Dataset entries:

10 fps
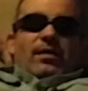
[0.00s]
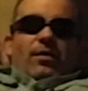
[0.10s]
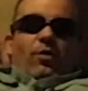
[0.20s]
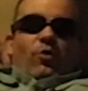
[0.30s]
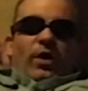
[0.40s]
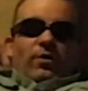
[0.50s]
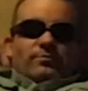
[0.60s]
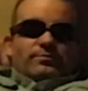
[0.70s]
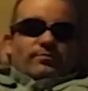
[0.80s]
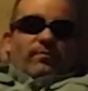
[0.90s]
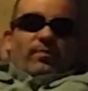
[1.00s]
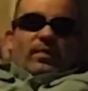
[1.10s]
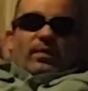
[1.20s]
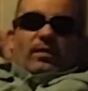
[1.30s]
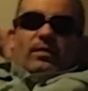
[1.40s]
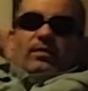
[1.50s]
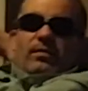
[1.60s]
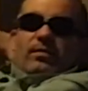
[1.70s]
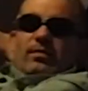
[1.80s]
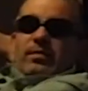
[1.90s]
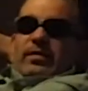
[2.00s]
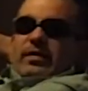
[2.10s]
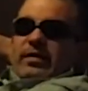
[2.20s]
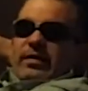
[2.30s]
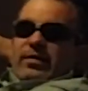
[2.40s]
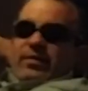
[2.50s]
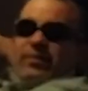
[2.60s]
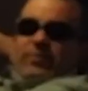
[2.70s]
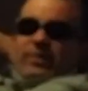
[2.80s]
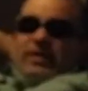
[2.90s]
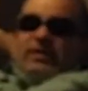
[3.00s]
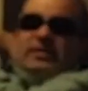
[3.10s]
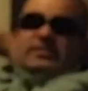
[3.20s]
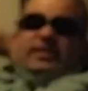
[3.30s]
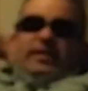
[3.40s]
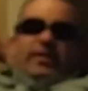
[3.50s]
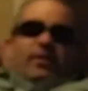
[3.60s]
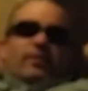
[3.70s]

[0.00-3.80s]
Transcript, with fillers: Oh well. Yeah, well, let's see here.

## Action item
Every entry must be retyped exactly, with the pictures removed.

## Problem solution
10 fps
[0.00s]
[0.10s]
[0.20s]
[0.30s]
[0.40s]
[0.50s]
[0.60s]
[0.70s]
[0.80s]
[0.90s]
[1.00s]
[1.10s]
[1.20s]
[1.30s]
[1.40s]
[1.50s]
[1.60s]
[1.70s]
[1.80s]
[1.90s]
[2.00s]
[2.10s]
[2.20s]
[2.30s]
[2.40s]
[2.50s]
[2.60s]
[2.70s]
[2.80s]
[2.90s]
[3.00s]
[3.10s]
[3.20s]
[3.30s]
[3.40s]
[3.50s]
[3.60s]
[3.70s]

[0.00-3.80s]
Transcript, with fillers: Oh well. Yeah, well, let's see here.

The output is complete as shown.